A photo showed a woman in a thong and push-up bra contorted on a bed like a boa on a vine. In another, she was smiling from a notquite-chin-deep bubble bath.
“Where’s this from?” I asked.
“Backpage.com. Under Escorts, Charlotte.”
“She’s very broad-minded.”
“We all got our limits.”
“She goes by Princess?”
“Pure gentry.”
“I guess marketing on the Internet is easier than walking the streets.” Placing the ad on the center console.
“She does her share of that.”
Slidell slowed. Checked his spiral.
The block was lined with two-and three-story buildings, many with apartments converted to accommodate small businesses. Lonergan’s was a six-unit affair with large-leafed vegetation crawling the brick. Maybe kudzu.
“Is she expecting us?” I asked.
“No.” Slidell shifted into park. “But she’s here.”
We got out and entered a postage-stamp lobby. The air smelled of mold and rugs not cleaned in a decade. Of chemicals used to perm and dye hair.
To the right, past an inside door, was a tax accountant’s office with not a single employee or customer present. A narrow stairway lay straight ahead. To the stairway’s left, a hall led to another hall cutting sideways across the back of the building.
Lonergan’s unit was on the second floor, beside a beauty salon and across from an aesthetician who also did nails. Both doors were shut. Beyond them, no indications of human life.

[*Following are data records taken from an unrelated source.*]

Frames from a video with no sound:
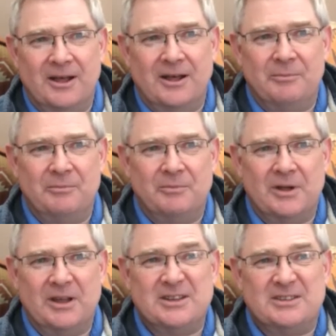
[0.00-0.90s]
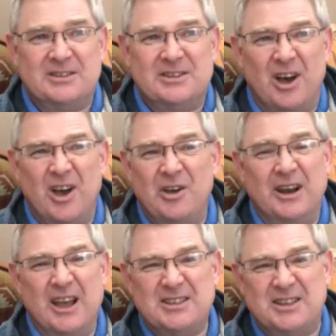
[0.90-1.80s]
And I
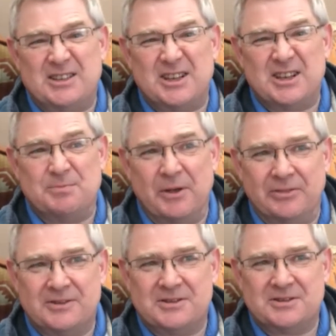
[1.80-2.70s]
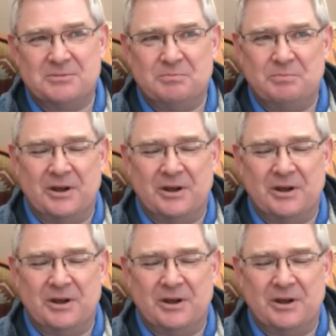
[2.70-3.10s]
only lasted 6 months,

A sign on Lonergan’s door offered massage therapy and instructed patrons to knock. Slidell did.
We waited. My gaze wandered. Landed on a spiderweb that could have made Architectural Digest.
Slidell knocked again.
A voice floated out, female, the words unclear.
Slidell gestured me to one side, out of view. Then he banged again, this time with gusto. After some rattling, the door opened.
Laura Lonergan was a portrait titled The Face of Meth. Fried orange hair. Rawhide skin peppered with scabs. Cheeks sculpted with deep hollows created by the loss of dentition.
Lonergan smiled, lips closed, undoubtedly to cover what unsightly teeth she’d managed to retain. One hand brushed breasts barely altering the topography of a pink polyester tank. Her chin rose, and one shoulder twisted in under it. The coy seductress.
“Save it, Princess.” Slidell held out his badge.
Lonergan studied it for about a week. Then she straightened. “You’re a cop.”
“You’re a genius.”
“I’m closed.” Lonergan stepped back and started to shut the door.
Slidell stopped it with one meaty palm. “Not anymore,” he said.
“I don’t have to talk to you.”
“Yes. You do.”
“What have I done?”
“Let’s skip the part where you play innocent.”
“I’m a masseuse.”
“You’re a tweaker and a whore.”
Lonergan’s eyes skittered up and down the hall. Then, softer, “You can’t talk to me like that.”
“Yes. I can.”
Lines crimped Lonergan’s forehead as she thought about that. “How about you cut me some slack?”
“Maybe.”
A beat as she considered what that might mean. “Yeah?”